The campaign took Instagram by storm and now the company has expanded it to an entire content hub on their site supporting the mission.
Not all UGC examples need to reach this far to be successful. But if you have an opportunity to lead a movement or humanitarian campaign, then it can be a huge opportunity to expand your brand image and consistently connect with your customer base.
4) Allbirds: Building a community
Shoe retailer Allbirds is another of our great UGC examples with their #WeAreAllbirds campaign.
The hashtag features across their website and prominently on its Instagram bio. Helping their fans and customers to feel part of the 'Allbirds club' by posting in it.
These posts help humanize the Allbirds brand and promote their shoes in a natural way. Allbirds has a large online presence, but very limited store locations. A potential problem when you're selling shoes - something people normally want 'try on for size'.
By having a strong presence on social with UGC, they're able to provide social proof for those that aren’t able to go see the product in person. Building community and trust like this is crucial to get consumers to purchase their product without physically trying it before.
5) Tourism Australia: Sharing their country with the world
Tourism Australia, Australia's tourism board, does a great job of making use out of UGC on their social feeds. They encourage users to share content from their travels to Australia with the hashtag #SeeAustralia - and, frankly, it's pure genius to have a CTA within a hashtag.
Their #SeeAustralia hashtag has over 141 million views on TikTok and is attached to over 6 million pieces of UGC on Instagram.

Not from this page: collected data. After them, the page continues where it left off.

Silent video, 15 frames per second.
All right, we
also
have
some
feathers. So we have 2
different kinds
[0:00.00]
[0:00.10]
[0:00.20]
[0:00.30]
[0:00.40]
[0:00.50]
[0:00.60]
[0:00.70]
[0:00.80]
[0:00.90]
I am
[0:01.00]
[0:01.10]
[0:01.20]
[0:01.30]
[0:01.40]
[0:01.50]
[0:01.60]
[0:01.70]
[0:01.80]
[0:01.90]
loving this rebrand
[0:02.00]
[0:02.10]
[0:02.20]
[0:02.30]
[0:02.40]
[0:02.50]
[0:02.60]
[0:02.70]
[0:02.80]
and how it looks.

Not only do they share their favourite posts and tag the original creator in those posts, exposing them to their 5.6 million Instagram followers, but they also highlight the most recent posts on their website, too.
And the results? A 77% increase in leads for the brand.

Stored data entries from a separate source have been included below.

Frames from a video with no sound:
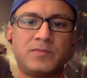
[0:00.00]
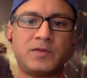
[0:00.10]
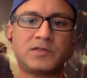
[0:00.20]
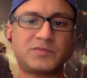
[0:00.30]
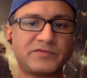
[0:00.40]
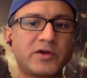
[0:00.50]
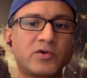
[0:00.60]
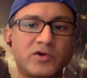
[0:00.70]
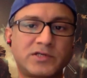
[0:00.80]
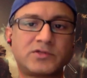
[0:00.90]
specifically
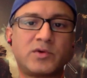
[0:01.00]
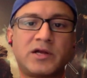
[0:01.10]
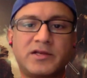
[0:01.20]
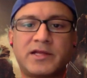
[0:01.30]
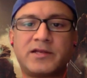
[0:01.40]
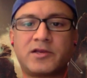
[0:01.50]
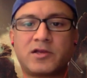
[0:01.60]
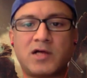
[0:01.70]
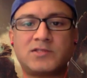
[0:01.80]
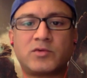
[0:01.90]
with regards to unintended
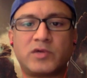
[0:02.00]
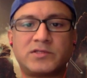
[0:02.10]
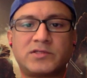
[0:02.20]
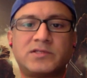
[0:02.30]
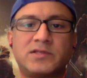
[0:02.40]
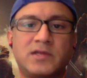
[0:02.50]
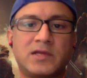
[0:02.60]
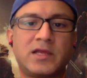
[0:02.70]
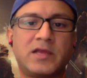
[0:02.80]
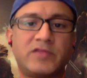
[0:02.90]
consequences and
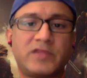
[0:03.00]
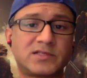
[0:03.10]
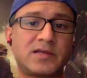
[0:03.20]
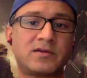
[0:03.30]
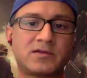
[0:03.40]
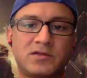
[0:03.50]
even things like,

6) Ipsy: Flaunting customer talents
With just a quick look at beauty subscription service Ipsy's Instagram feed, you’ll see that they often share UGC from make-up artists and enthusiasts in their network.

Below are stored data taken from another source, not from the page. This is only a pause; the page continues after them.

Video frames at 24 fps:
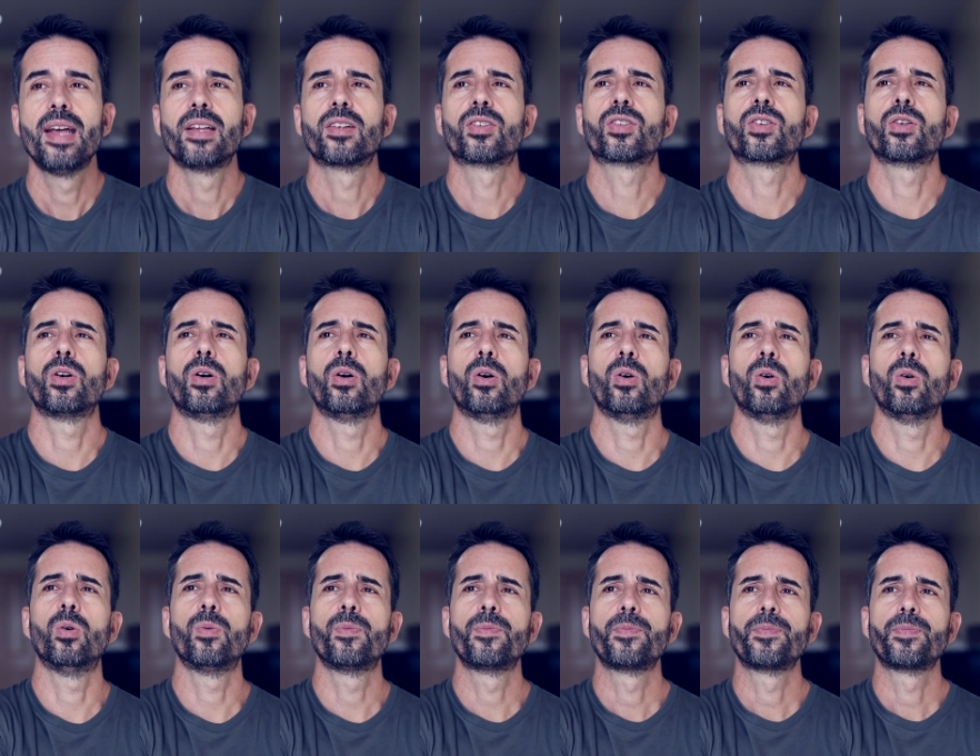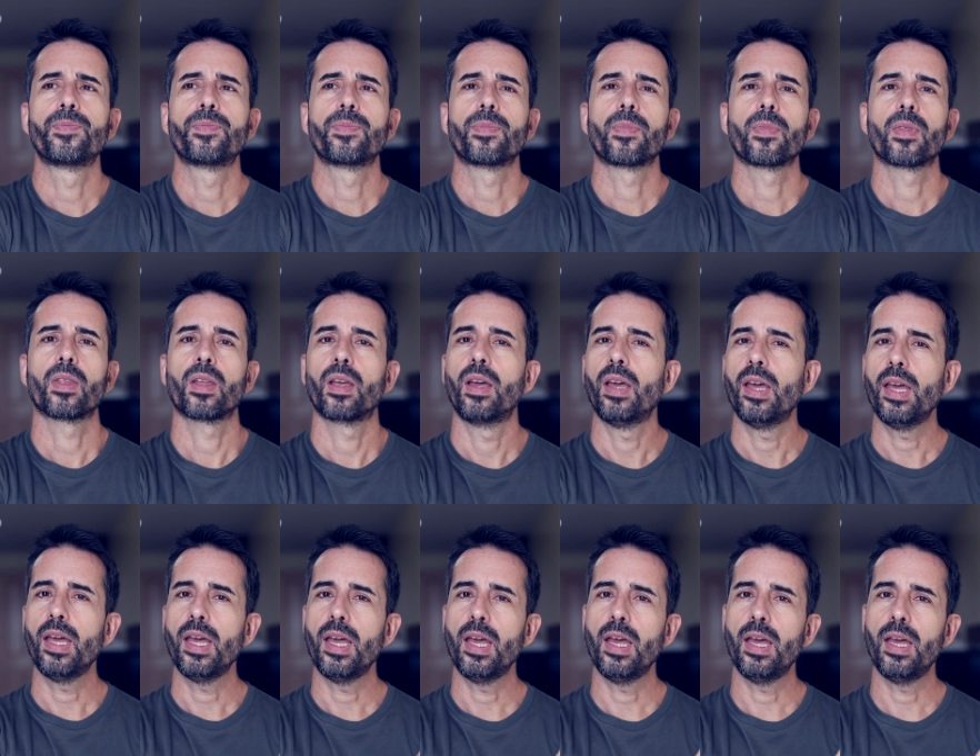So
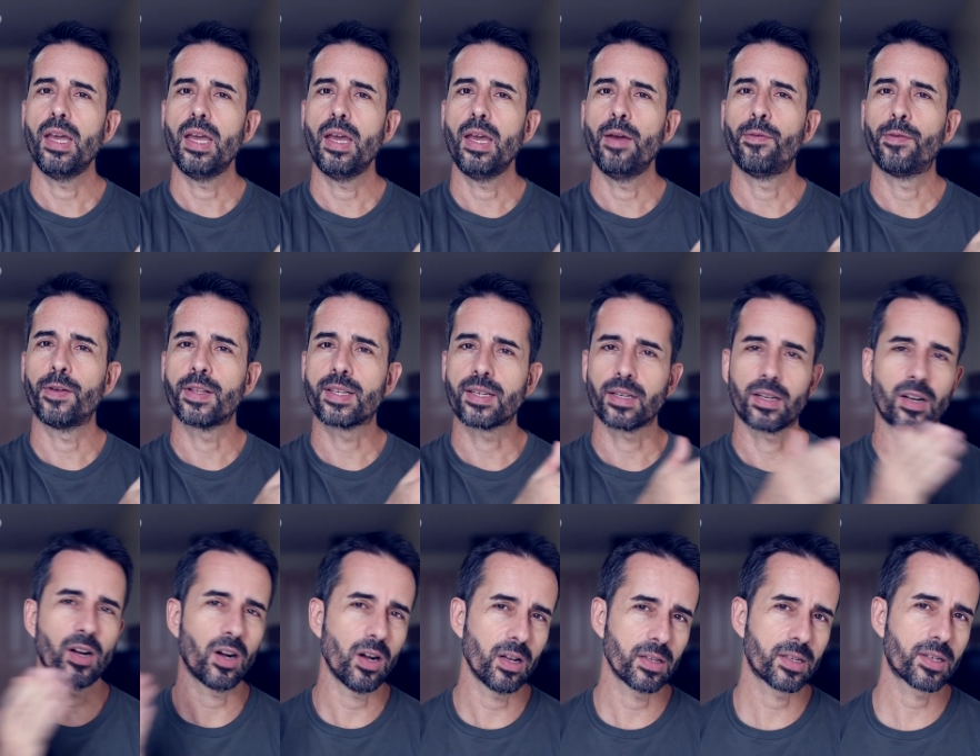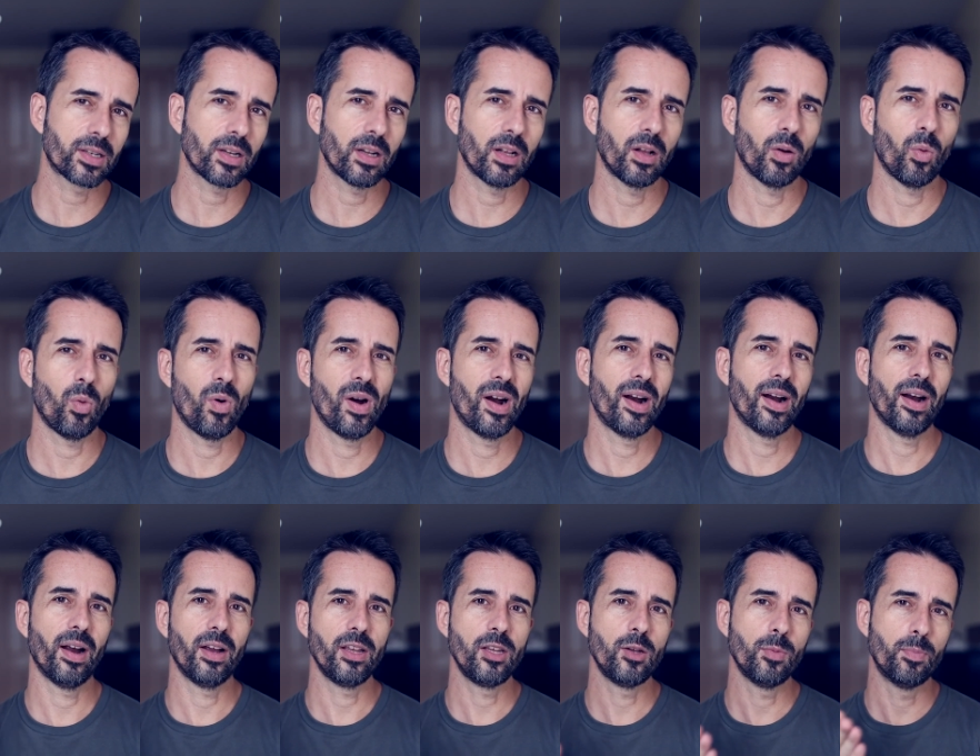if it's a consult
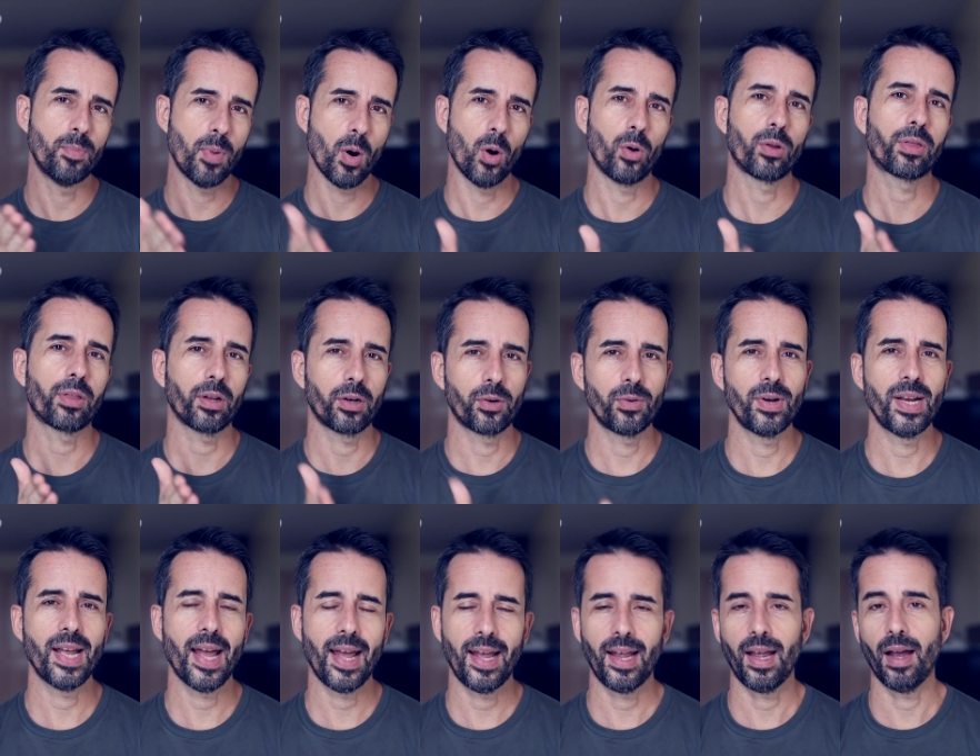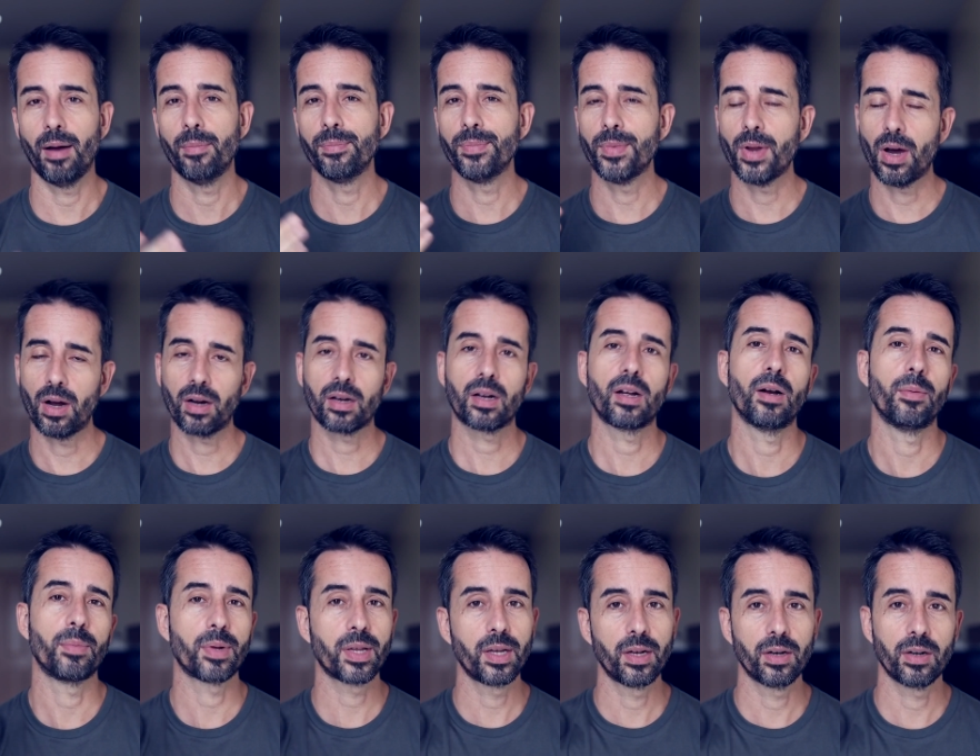where you both agree, hey, I'm not
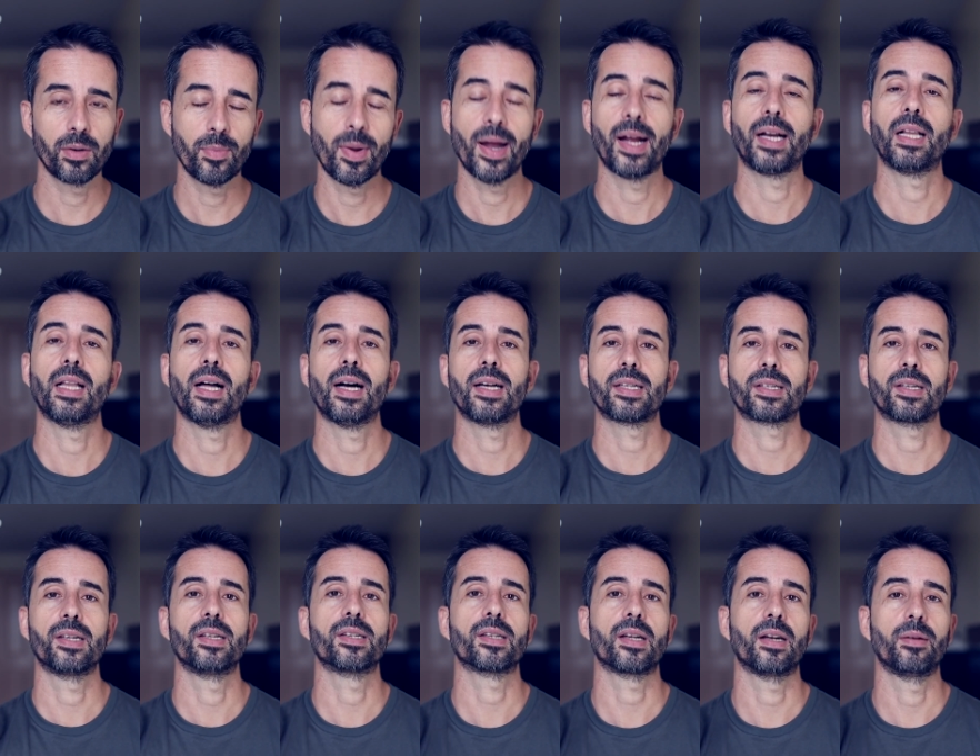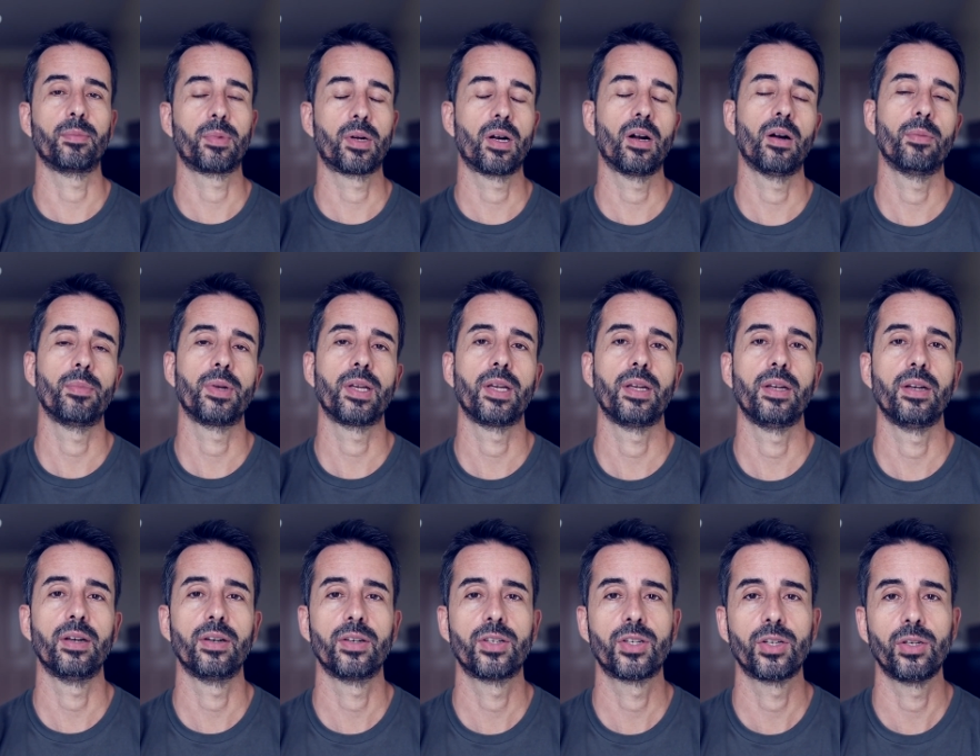coming here to buy glasses, I'm coming
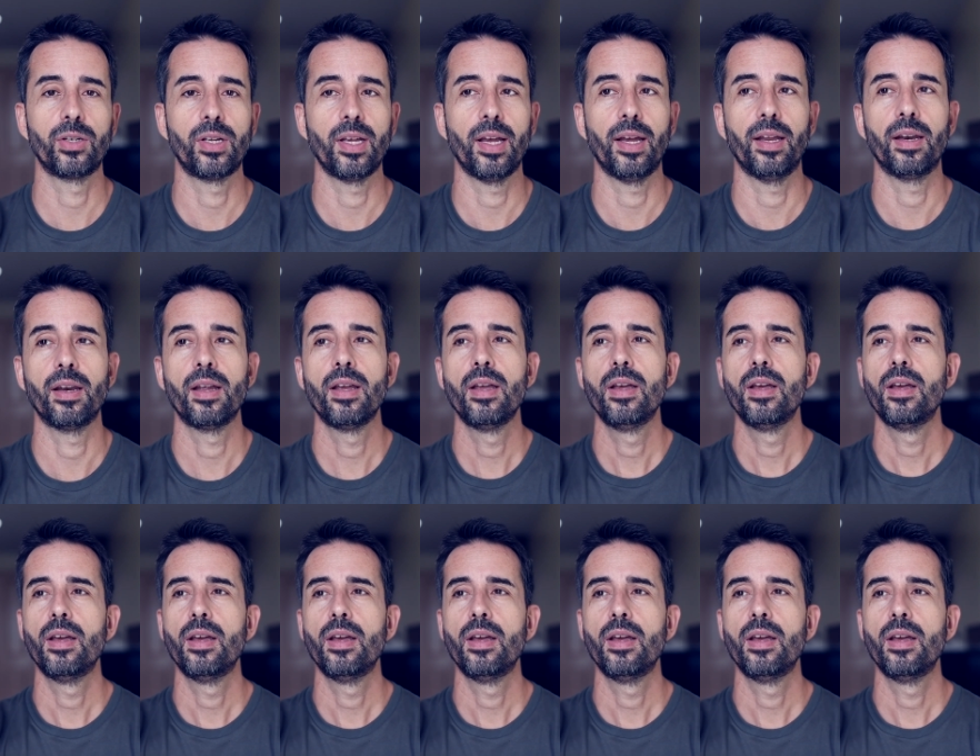here to get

Additionally, they tag the artist to give credit to the creator, and include three hashtags. The final #IpsyFlauntIt hashtag is filled with UGC examples where consumers can see inspiration and connect with others in the Ipsy community.
Ipsy does a great job of integrating UGC naturally into their feed, alongside their normal posts. By choosing high quality UGC pieces to use, it doesn’t seem out of place.
After further investigation by the user, they’ll clearly see that this piece is by someone just like them. These pictures are inspiring for how consumers can use their product on their own.
7) GoPro: Sharing stunning images
GoPro’s Instagram feed is packed full of stunning UGC examples collected from across the globe.
GoPro sell durable cameras for those liking adventure and the outdoors - so a natural fit for high quality user-generated content. In fact, their simple #GoPro hashtag has over 43 million posts in it to date. GoPro will then even feature the best ones on their own feed.
All this user-generated content highlights exactly why a GoPro can enhance the way you capture images and videos from your explorations. Helping convince potential customers to purchase and share their own creations.
UGC examples final thoughts
Getting started with UGC is easier than you think. And can be successful regardless of your social following. But don’t throw all your TikTok and Instagram habits out the window.
Remember to post at the right time, prioritize high quality content, and engage with your followers. Then just use the UGC examples and ideas in this post to inspire your strategy!